For $x>0$ let $f(x)=x^{2/3}(6-x)^{1/3}$ and $g(x)=x\ln(x),$ then find the number of solutions of $f(x)=g(x)$

Question

For $x>0$ let $f(x)=x^{2/3}(6-x)^{1/3}$ and $g(x)=x\ln(x),$ then prove that $f(x)=g(x)$ only has one real solution

Since $g(x)$ is always positive $f(x)$ will only be defined in $(0,6)$.

$\displaystyle f'(x)=\frac{2(6-x)^{1/3}}{3x^{1/3}}+\frac{x^{2/3}}{3(6-x)^{1/3}}$, since $f'(x)$ is always positive $f(x)$ is an increasing function. $g'(x)$ is also positive which means that $g(x)$ is also an increasing function. None of the functions seems to have a maxima or a minima, so I can't figure out how to compare them.
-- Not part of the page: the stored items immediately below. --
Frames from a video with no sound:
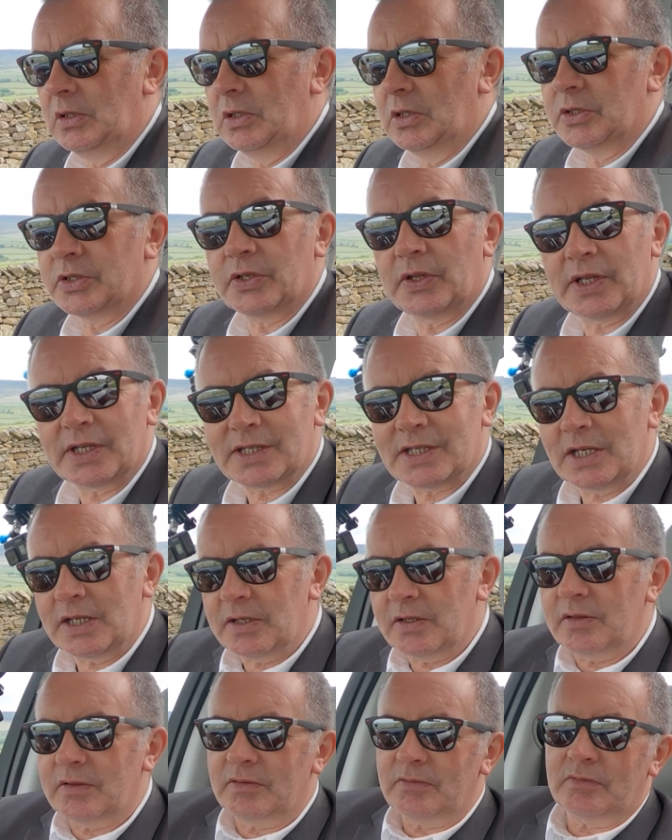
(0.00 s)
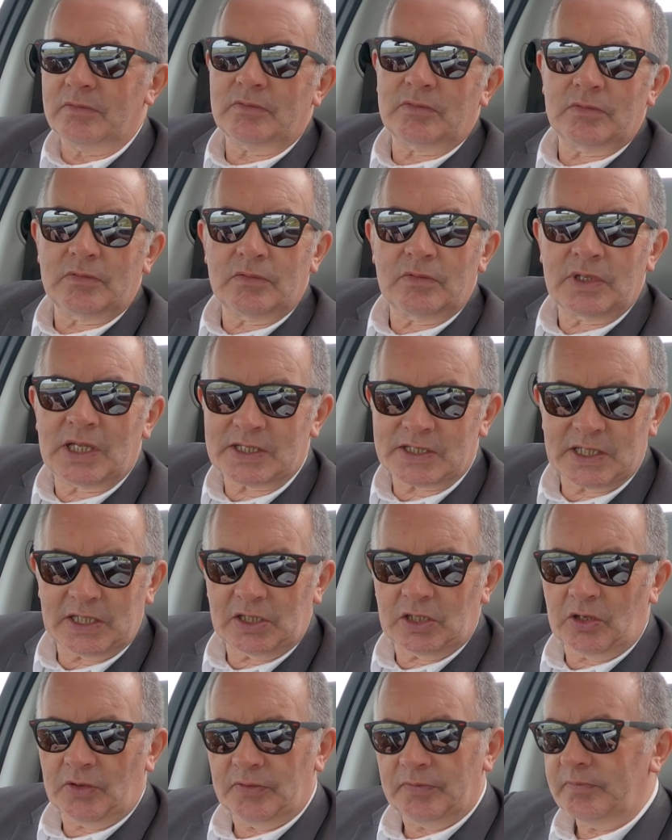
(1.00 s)
So that's it
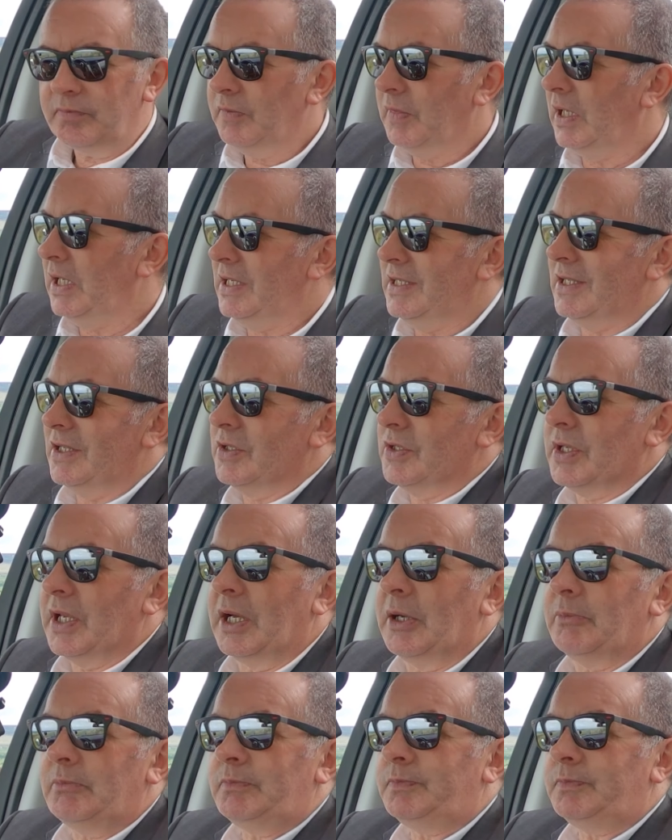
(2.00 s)
gone, easy as that.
Edit: I figured out that $g(x)$ should be a concave upward function, and $f(x)$ is a concave downward function through double differentiation but I still can't figure out how to prove this :(

Answer 1

You write "g(x) is always positive" but that's not true, $g(x)$ is negative for $0<x<1$.
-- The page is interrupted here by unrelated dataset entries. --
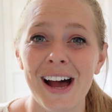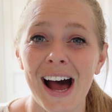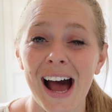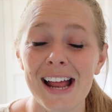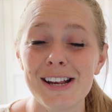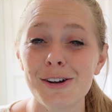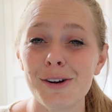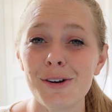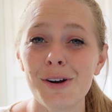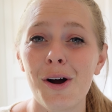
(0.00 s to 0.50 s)

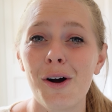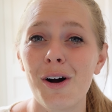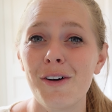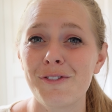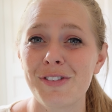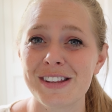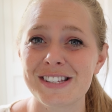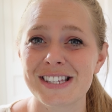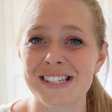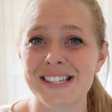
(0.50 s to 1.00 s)
I don't know
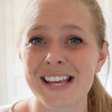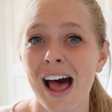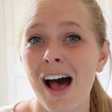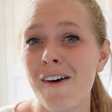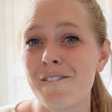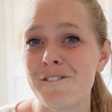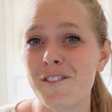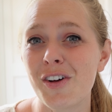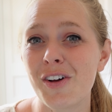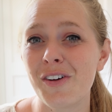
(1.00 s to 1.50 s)
if this is
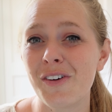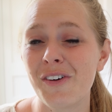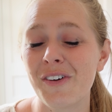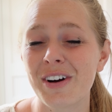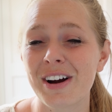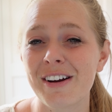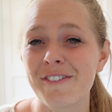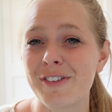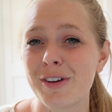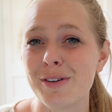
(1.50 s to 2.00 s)
helpful
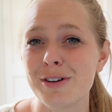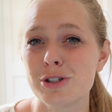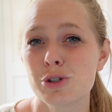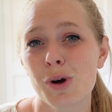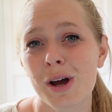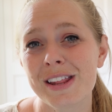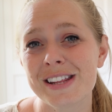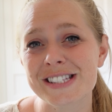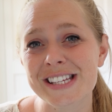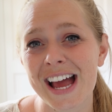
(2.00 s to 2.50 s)
or if you
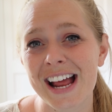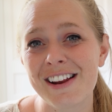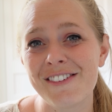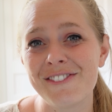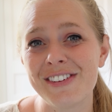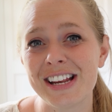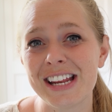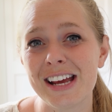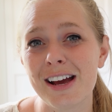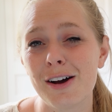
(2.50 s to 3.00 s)
enjoy this kind
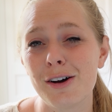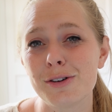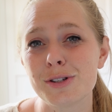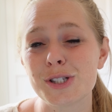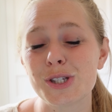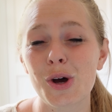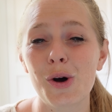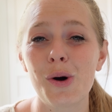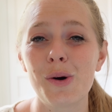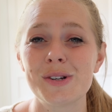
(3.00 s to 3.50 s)
of video,
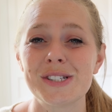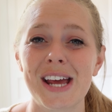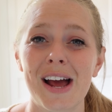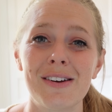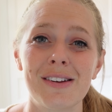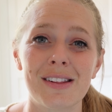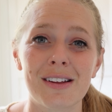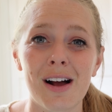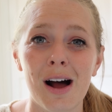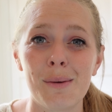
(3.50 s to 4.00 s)
so
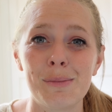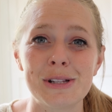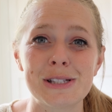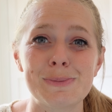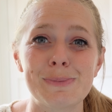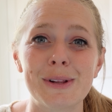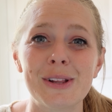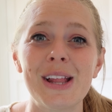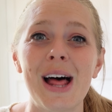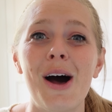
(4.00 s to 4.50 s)
down in the comments
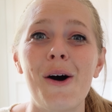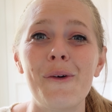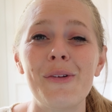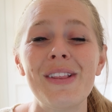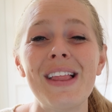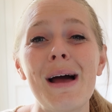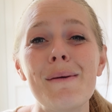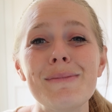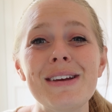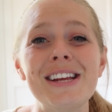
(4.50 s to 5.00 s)
below,
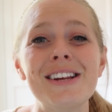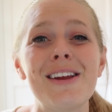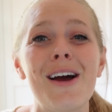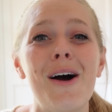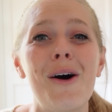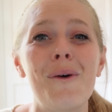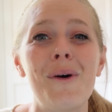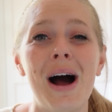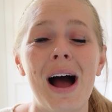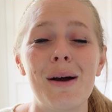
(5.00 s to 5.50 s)
let me know.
With this observation, your concavity argument gives the solution. Consider the interval $x \in (0,6)$.

You have that $f(0) = g(0) = 0$, further $g'(0) <0$ and $f'(0) >0$. So for $x \to 0^+$ we have that $g(x) < 0$ and $f(x) > 0$, or $f>g$.

Now $g''(x) = 1/x > 0$ and $f''(x) = {-8/(x^{4/3} (6 - x)^{5/3})} < 0$. Since $g$ is concave and $f$ is convex, this means that, since they intersect at $x=0$, they can at most have one intersection for $x >0$. You don't have to compute the point of intersection. Simply notice that $f(x=6)=0$ and $g(x=6)>0$, so $g>f$. Since this inverts $f>g$ at $x\to 0^+$, there must be exactly one intersection.